• [Directions]: Each entry below is to be transcribed exactly; pictures are not copied.

Stored data entries
--

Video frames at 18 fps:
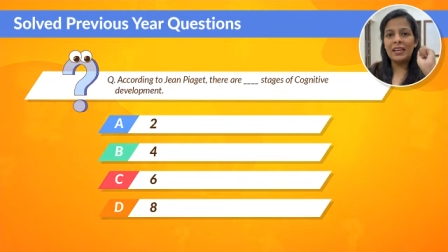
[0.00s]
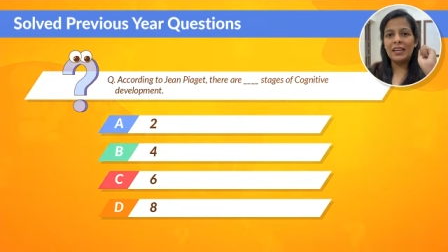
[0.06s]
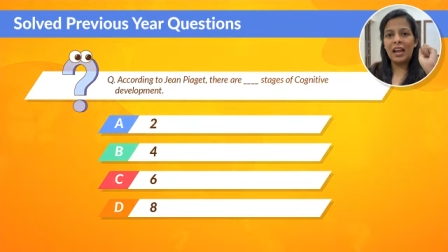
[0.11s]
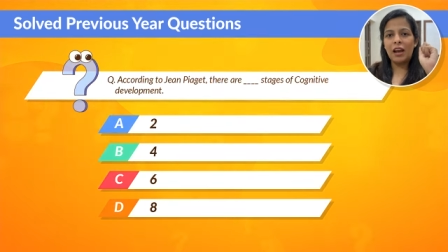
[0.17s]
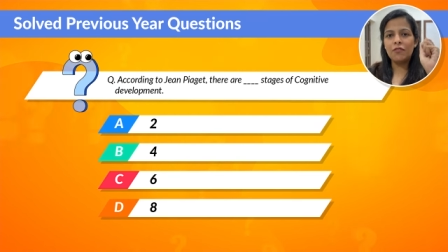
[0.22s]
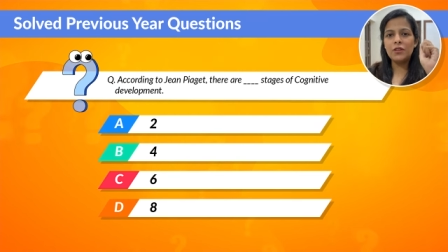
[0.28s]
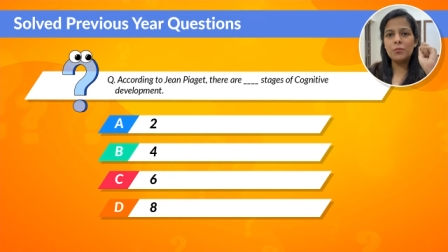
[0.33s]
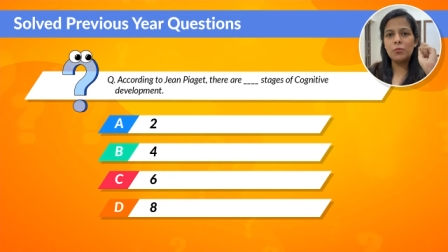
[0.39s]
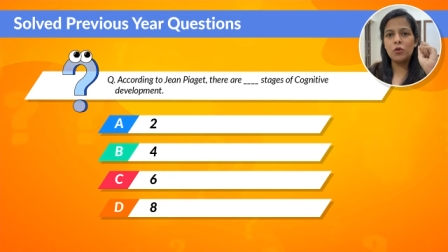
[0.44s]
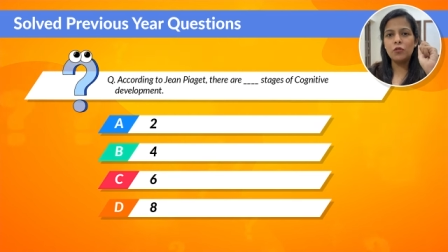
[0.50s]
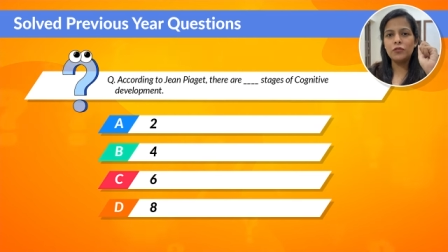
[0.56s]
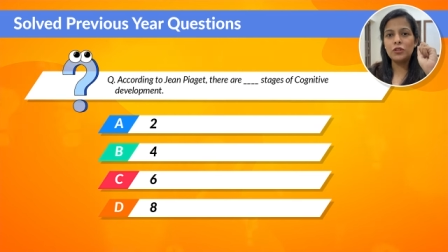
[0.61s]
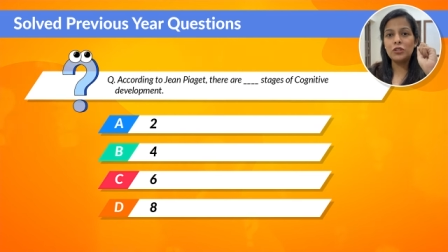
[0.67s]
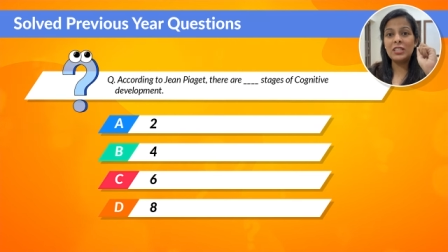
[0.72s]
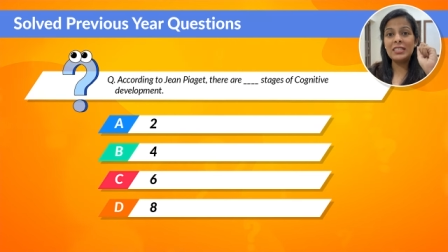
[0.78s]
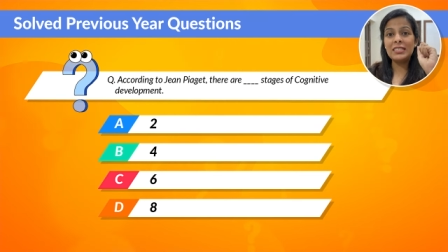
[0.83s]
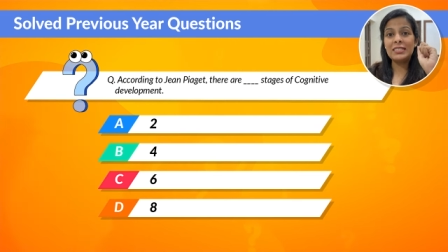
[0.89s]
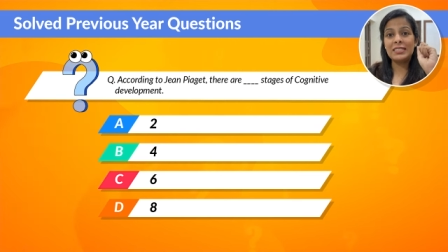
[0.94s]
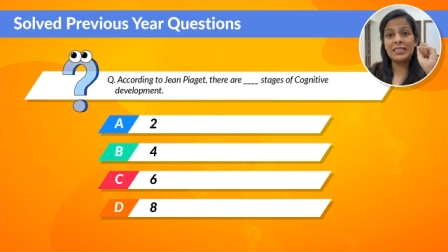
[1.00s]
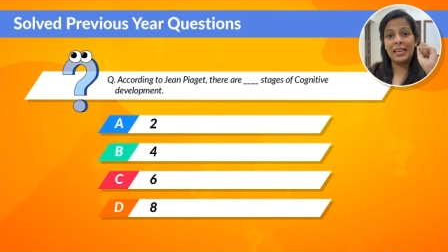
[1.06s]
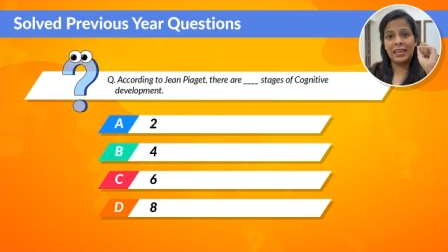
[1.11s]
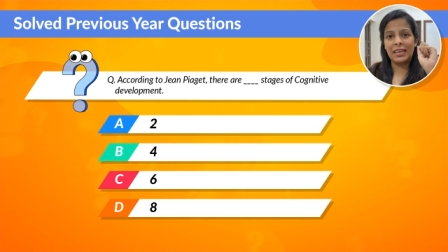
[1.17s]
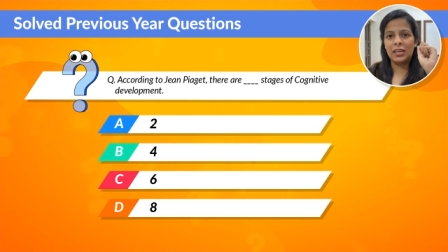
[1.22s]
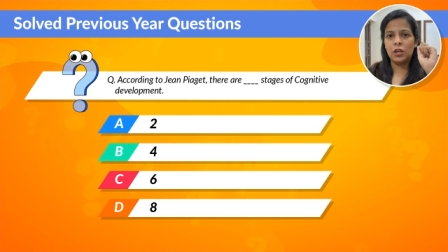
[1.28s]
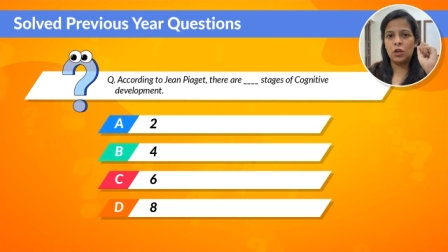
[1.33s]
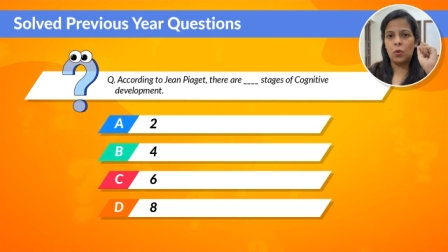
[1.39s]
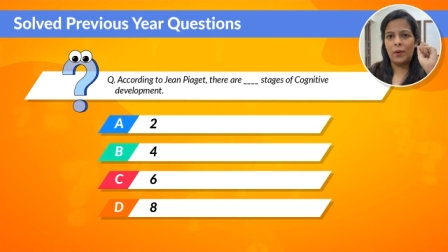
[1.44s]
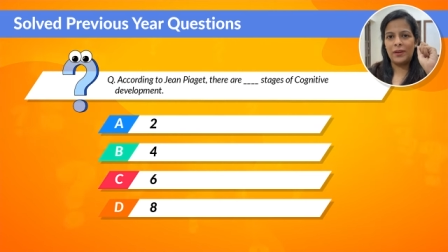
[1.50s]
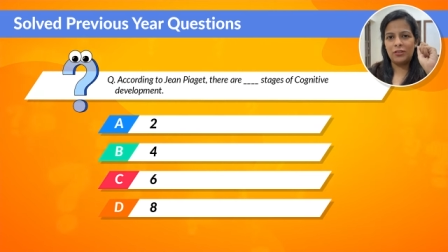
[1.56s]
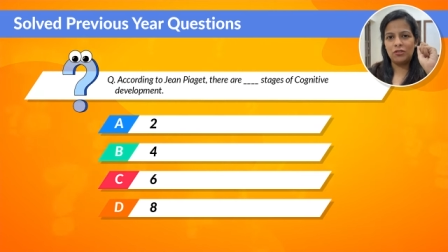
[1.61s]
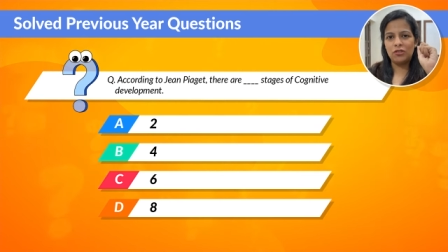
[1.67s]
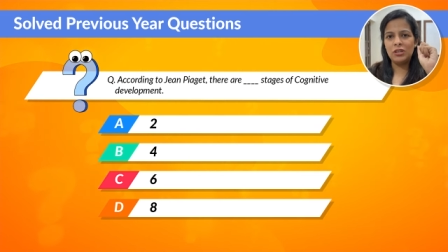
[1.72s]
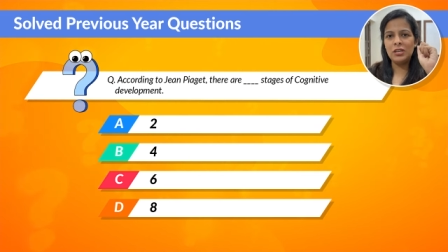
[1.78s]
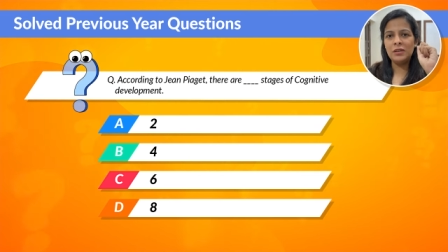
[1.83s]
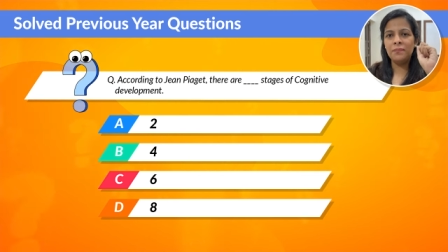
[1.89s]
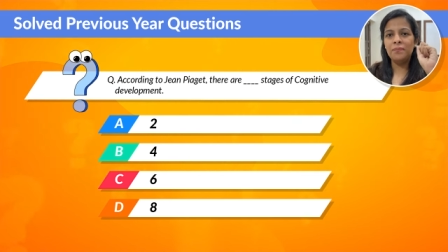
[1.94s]
Now, we move to the second
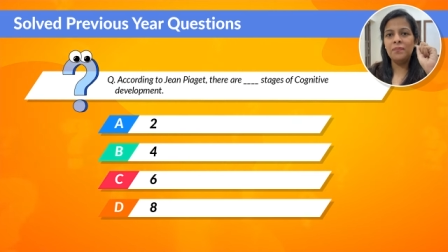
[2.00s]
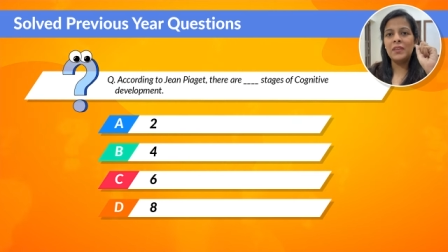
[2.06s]
question.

--

• [Answer to this task]:
Video frames at 18 fps:
[0.00s]
[0.06s]
[0.11s]
[0.17s]
[0.22s]
[0.28s]
[0.33s]
[0.39s]
[0.44s]
[0.50s]
[0.56s]
[0.61s]
[0.67s]
[0.72s]
[0.78s]
[0.83s]
[0.89s]
[0.94s]
[1.00s]
[1.06s]
[1.11s]
[1.17s]
[1.22s]
[1.28s]
[1.33s]
[1.39s]
[1.44s]
[1.50s]
[1.56s]
[1.61s]
[1.67s]
[1.72s]
[1.78s]
[1.83s]
[1.89s]
[1.94s]
Now, we move to the second
[2.00s]
[2.06s]
question.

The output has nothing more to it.